(WHAT YOU WILL DO)
Please copy the records exactly as they appear, with all pictures left out.

── AVAILABLE RECORDS

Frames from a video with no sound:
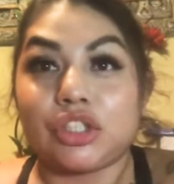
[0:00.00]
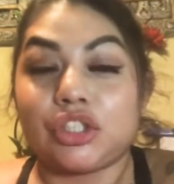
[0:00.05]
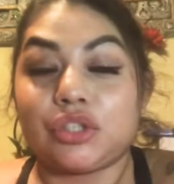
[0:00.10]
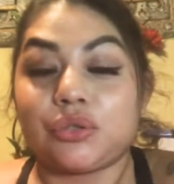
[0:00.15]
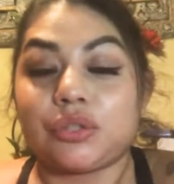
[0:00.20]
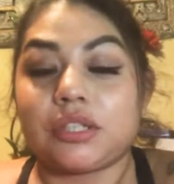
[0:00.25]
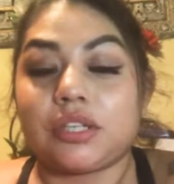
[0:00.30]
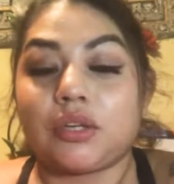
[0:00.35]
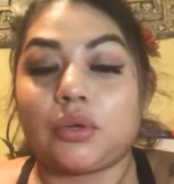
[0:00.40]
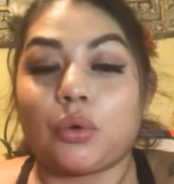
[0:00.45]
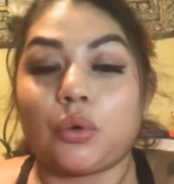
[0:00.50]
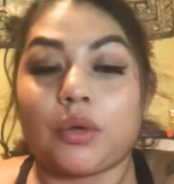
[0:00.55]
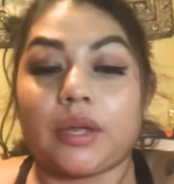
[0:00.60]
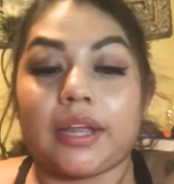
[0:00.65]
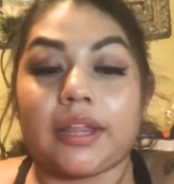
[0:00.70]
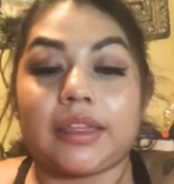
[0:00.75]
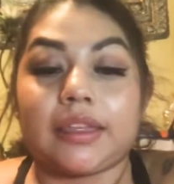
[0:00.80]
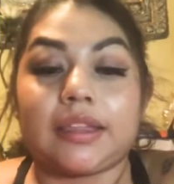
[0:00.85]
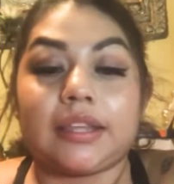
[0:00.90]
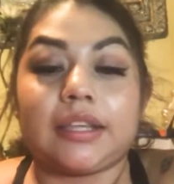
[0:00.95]
She was going to go
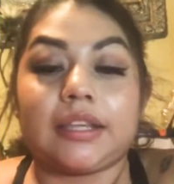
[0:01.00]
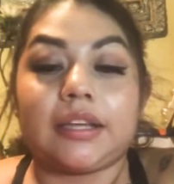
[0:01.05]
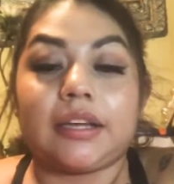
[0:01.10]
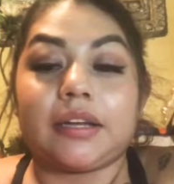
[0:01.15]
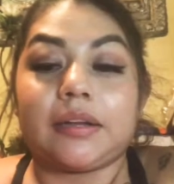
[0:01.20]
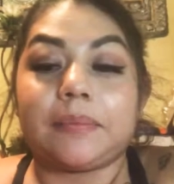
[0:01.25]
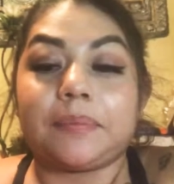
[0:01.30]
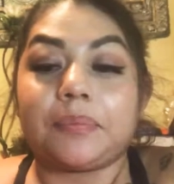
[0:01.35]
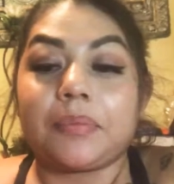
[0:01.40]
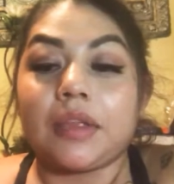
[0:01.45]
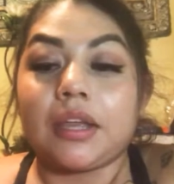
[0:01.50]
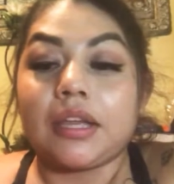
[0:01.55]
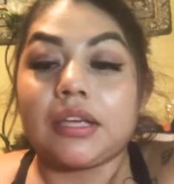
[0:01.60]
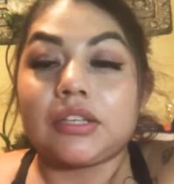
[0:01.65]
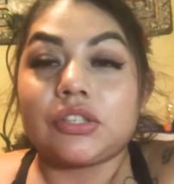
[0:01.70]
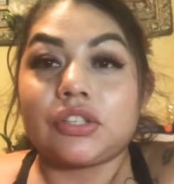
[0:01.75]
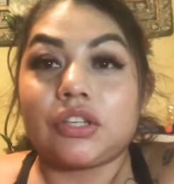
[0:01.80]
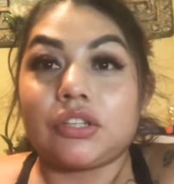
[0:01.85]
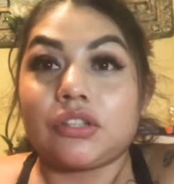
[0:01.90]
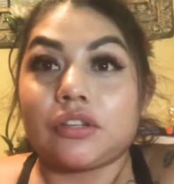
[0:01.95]
get the um,
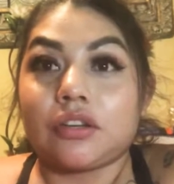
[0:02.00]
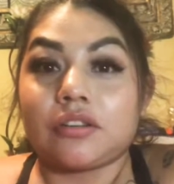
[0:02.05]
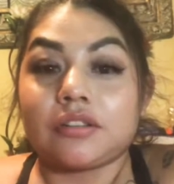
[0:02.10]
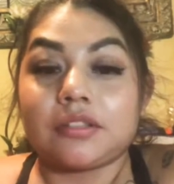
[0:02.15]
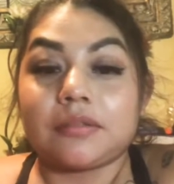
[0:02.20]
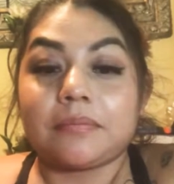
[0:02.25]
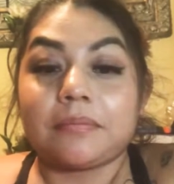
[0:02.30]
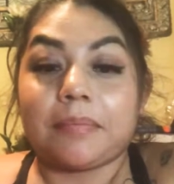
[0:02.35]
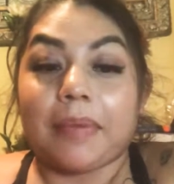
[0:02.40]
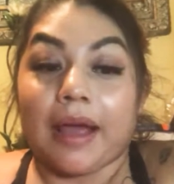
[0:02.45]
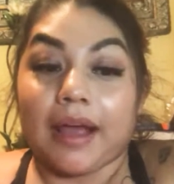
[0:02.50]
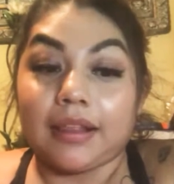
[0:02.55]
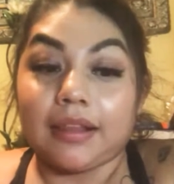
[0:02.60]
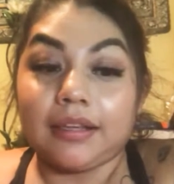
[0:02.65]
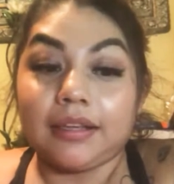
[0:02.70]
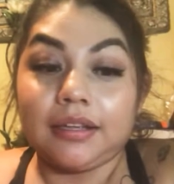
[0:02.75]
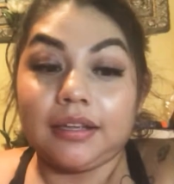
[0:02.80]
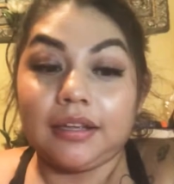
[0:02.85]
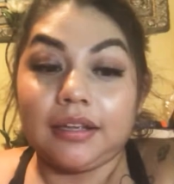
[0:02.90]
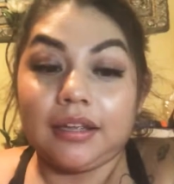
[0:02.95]
Shane Dawson
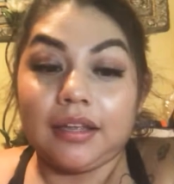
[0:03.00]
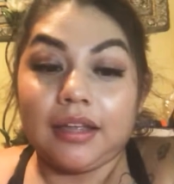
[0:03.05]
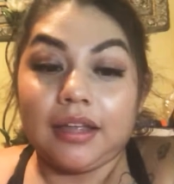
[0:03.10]
palette,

────

(RESULT OF THIS EXERCISE)
Frames from a video with no sound:
[0:00.00]
[0:00.05]
[0:00.10]
[0:00.15]
[0:00.20]
[0:00.25]
[0:00.30]
[0:00.35]
[0:00.40]
[0:00.45]
[0:00.50]
[0:00.55]
[0:00.60]
[0:00.65]
[0:00.70]
[0:00.75]
[0:00.80]
[0:00.85]
[0:00.90]
[0:00.95]
She was going to go
[0:01.00]
[0:01.05]
[0:01.10]
[0:01.15]
[0:01.20]
[0:01.25]
[0:01.30]
[0:01.35]
[0:01.40]
[0:01.45]
[0:01.50]
[0:01.55]
[0:01.60]
[0:01.65]
[0:01.70]
[0:01.75]
[0:01.80]
[0:01.85]
[0:01.90]
[0:01.95]
get the um,
[0:02.00]
[0:02.05]
[0:02.10]
[0:02.15]
[0:02.20]
[0:02.25]
[0:02.30]
[0:02.35]
[0:02.40]
[0:02.45]
[0:02.50]
[0:02.55]
[0:02.60]
[0:02.65]
[0:02.70]
[0:02.75]
[0:02.80]
[0:02.85]
[0:02.90]
[0:02.95]
Shane Dawson
[0:03.00]
[0:03.05]
[0:03.10]
palette,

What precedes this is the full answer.